The Uncomplicated Way David Chang Fixes Over-Seasoned Food

It happens: You've poured too much salt into the pot simmering on the stove or the lid of your paprika somehow fell off as you began to shake the flavorful powder over your mixing bowl. But fear not. Your recipe is not doomed if you happened to mistakenly over-season tonight's dinner. Culinary mishaps happen to even professional chefs, and we have experts like Chef David Chang to help set us off in the correct direction to the flavor town you originally intended to reach.

While you can always add ingredients to recipes, you can't necessarily remove them while experimenting in your kitchen, Chang explained to House & Home. Ideally, a chef will season and taste as food cooks, then adjust spices and add seasonings to meet the unique demands of each dish. Yet for those instances in which dousings of salt and seasonings have gotten a bit over-exuberant, Chang recommends doubling down on the recipe by making even more of the intended dish. With more volume added to the pot, any extra seasonings that found their way into the culinary undertaking at hand won't seem quite as powerful.

Mellow out extra seasonings with a bigger batch

Doubling your recipe may result in more food than you intended to serve, but you can always store extra helpings and make use of the leftover ingredients in a later meal. For stews, sauces, and broth-based recipes, adding more liquid can also help disperse any overbearing flavors. Pouring more liquid into whatever is cooking on the stove can alleviate the impact of an over-seasoned — and ruined — dish.

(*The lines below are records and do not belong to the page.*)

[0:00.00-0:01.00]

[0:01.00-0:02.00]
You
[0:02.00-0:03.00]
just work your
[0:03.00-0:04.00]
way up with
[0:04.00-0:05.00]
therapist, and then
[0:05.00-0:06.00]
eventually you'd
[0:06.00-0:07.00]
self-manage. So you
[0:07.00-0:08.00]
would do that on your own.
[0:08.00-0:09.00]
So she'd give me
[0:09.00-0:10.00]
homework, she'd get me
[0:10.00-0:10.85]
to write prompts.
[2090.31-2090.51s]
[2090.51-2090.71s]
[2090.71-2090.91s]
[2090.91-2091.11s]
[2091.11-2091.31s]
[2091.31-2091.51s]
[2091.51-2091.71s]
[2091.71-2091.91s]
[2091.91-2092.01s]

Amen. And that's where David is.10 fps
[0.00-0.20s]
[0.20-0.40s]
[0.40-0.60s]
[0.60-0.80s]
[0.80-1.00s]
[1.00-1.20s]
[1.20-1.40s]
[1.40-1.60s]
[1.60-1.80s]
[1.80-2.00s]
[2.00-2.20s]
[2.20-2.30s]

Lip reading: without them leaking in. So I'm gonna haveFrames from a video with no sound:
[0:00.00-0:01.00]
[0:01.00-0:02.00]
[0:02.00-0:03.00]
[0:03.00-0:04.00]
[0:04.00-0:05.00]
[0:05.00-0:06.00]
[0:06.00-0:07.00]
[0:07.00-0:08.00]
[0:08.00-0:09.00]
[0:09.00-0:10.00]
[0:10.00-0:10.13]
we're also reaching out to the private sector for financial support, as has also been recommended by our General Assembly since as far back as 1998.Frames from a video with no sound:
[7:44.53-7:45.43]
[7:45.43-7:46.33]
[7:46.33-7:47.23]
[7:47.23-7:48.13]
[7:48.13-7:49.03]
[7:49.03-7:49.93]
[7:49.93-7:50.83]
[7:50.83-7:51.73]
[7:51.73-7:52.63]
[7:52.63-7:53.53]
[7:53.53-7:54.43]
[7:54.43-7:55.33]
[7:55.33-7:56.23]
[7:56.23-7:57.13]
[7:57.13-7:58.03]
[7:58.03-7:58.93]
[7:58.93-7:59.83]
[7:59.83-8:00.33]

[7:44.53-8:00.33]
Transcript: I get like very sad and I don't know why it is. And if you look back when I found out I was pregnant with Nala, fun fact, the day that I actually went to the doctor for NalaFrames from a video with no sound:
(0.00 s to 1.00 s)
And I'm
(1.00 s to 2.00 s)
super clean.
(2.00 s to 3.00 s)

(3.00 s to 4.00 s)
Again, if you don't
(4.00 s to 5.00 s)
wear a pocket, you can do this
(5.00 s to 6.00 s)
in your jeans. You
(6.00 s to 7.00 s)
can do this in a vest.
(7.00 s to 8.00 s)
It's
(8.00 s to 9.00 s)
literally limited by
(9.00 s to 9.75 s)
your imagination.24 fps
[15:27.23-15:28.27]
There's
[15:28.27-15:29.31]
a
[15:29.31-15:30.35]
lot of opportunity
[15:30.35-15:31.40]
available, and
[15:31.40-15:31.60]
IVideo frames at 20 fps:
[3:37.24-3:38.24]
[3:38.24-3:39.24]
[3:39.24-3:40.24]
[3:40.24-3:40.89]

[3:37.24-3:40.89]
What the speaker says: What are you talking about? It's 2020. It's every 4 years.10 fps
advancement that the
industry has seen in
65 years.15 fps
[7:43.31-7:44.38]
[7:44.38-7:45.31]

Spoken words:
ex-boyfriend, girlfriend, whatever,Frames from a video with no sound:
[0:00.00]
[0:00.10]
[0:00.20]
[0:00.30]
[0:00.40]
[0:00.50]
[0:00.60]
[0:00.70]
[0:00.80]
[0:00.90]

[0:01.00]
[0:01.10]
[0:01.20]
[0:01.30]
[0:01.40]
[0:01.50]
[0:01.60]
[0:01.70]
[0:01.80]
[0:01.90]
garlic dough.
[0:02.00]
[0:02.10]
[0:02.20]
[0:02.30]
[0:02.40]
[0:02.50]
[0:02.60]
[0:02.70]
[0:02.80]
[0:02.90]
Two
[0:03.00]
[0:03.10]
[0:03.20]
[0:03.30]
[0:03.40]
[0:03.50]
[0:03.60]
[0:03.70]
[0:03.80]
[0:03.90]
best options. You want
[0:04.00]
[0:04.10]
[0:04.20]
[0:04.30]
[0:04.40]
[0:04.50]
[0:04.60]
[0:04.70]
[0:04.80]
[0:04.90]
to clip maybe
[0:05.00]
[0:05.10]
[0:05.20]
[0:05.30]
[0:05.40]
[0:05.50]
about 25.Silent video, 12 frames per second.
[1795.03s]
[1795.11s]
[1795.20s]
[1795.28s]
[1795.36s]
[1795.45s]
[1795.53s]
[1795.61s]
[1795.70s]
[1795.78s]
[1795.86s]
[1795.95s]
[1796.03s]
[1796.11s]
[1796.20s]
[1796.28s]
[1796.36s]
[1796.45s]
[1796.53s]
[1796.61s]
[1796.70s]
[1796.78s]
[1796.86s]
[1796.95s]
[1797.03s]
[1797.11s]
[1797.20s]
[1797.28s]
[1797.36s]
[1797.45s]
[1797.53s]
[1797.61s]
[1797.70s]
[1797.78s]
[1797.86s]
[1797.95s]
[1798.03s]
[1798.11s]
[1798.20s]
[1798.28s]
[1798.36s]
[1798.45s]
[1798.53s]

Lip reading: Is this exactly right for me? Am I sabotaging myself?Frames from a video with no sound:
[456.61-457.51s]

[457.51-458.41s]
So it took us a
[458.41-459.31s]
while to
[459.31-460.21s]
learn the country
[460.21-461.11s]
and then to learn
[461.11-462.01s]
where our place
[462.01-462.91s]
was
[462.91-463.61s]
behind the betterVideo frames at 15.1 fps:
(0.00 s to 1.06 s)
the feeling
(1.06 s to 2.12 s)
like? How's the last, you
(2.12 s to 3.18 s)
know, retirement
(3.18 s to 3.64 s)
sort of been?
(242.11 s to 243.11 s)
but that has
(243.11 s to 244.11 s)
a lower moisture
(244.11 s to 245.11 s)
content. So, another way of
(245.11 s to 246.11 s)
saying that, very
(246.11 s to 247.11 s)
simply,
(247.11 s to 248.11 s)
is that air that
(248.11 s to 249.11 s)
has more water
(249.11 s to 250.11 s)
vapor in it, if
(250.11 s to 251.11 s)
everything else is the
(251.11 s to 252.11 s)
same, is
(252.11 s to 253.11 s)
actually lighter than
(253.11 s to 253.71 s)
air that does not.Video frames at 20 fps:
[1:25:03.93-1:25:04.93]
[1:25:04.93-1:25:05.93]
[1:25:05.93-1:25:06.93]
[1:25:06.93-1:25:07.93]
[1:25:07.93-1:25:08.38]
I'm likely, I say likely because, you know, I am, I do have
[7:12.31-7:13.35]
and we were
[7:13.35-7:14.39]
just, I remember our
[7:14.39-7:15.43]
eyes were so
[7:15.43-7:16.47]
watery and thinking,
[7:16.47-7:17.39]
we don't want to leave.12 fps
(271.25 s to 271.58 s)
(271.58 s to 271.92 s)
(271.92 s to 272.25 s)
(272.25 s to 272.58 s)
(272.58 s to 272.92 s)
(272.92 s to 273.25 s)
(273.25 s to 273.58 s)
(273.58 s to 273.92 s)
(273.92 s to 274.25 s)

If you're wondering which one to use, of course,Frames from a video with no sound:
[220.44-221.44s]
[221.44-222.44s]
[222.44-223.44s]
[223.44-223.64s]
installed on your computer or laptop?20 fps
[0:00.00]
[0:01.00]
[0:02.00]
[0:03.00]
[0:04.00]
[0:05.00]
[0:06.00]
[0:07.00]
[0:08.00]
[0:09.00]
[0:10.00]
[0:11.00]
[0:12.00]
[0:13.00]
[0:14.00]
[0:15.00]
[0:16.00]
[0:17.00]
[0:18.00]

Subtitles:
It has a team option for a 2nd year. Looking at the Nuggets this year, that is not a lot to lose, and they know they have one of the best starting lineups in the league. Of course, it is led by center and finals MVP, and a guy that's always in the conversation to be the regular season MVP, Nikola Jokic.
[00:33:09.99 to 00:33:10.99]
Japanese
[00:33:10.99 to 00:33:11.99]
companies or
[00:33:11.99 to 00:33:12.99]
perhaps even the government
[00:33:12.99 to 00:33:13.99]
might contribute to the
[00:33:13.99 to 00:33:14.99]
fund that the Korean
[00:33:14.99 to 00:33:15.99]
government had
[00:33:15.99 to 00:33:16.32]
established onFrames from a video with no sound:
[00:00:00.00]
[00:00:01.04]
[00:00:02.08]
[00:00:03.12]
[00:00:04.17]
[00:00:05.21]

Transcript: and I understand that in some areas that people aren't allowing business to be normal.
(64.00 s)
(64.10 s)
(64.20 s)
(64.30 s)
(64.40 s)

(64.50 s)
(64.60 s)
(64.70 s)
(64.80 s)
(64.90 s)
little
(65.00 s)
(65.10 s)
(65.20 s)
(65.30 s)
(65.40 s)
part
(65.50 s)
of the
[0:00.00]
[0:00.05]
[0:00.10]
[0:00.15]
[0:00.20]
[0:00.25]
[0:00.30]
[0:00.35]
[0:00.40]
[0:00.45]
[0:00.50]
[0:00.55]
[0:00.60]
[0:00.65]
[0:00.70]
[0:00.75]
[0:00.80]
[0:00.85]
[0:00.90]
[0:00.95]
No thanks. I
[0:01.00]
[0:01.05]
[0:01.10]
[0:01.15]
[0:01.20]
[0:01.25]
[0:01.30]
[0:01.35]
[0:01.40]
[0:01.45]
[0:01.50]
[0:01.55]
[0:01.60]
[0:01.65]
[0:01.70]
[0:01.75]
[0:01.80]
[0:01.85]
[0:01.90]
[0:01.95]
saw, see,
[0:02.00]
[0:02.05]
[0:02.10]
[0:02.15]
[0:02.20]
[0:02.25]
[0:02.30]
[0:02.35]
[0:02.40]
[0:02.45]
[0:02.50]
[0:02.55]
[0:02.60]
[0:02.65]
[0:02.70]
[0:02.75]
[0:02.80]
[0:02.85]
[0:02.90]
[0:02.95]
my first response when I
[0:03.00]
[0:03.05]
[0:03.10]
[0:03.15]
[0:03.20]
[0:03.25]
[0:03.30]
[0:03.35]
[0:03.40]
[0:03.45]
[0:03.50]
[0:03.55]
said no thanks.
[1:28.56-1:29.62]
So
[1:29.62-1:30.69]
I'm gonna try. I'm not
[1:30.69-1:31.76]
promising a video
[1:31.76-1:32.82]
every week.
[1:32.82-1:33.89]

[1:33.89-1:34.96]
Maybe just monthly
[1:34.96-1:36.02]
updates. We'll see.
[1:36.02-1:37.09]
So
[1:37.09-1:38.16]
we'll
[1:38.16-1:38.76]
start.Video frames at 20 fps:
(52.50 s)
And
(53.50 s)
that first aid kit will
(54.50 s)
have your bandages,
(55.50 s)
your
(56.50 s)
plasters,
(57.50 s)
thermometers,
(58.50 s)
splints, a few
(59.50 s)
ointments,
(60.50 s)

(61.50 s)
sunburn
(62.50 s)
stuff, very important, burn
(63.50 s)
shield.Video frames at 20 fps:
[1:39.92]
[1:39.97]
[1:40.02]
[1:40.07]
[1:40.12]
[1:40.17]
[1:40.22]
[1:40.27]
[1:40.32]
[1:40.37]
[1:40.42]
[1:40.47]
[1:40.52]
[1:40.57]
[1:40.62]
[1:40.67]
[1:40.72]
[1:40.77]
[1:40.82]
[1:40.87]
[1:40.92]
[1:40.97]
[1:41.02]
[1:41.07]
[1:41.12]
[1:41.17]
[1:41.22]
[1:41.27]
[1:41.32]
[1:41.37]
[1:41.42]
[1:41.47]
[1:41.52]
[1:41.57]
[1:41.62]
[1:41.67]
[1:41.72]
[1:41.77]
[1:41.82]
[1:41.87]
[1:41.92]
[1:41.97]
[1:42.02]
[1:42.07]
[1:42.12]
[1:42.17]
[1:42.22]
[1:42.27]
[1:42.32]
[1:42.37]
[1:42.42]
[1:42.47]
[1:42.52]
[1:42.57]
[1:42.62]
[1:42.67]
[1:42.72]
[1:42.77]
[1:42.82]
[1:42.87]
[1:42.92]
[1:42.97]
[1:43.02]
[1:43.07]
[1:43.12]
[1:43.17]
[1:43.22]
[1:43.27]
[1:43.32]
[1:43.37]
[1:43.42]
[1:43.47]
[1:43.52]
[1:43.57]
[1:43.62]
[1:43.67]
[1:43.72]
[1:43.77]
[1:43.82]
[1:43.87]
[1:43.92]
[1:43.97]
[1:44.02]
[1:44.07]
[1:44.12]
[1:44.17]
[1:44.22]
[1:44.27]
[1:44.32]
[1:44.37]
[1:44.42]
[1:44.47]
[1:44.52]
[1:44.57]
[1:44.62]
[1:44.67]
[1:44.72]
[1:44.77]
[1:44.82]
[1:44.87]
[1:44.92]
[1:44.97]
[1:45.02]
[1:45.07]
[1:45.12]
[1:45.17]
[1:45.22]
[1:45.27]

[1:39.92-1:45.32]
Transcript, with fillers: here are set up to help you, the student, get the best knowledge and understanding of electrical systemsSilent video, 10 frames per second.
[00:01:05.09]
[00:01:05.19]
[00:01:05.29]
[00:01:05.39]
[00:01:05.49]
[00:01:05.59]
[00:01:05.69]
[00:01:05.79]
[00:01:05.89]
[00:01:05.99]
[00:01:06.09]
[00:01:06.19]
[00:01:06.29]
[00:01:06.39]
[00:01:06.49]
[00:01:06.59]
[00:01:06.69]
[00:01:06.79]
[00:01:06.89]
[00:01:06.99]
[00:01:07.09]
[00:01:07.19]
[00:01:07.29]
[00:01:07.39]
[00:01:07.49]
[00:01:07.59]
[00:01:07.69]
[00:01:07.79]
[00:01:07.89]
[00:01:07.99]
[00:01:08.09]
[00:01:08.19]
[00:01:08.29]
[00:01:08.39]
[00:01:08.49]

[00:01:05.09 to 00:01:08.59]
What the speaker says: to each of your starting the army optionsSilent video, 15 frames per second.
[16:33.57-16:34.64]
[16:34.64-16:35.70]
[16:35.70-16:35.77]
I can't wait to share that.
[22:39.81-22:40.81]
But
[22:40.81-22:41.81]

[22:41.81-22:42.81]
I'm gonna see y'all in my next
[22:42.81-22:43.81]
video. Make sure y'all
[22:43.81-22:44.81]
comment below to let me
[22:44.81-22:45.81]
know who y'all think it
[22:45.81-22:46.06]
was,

As you attempt to course-correct and readjust your recipe, remember to taste as you go so that you don't mistakenly serve a bland meal. Once the ingredients cook down, you'll be relieved to taste softer flavors. If doubling the recipe and adding water hasn't helped your over-salted soup, add a raw, peeled potato to the pot and let the ingredients simmer until the potato is cooked through. Persistence beats resistance in an over-seasoned instance, and if adding ingredients works for Chang, it can work for you, too.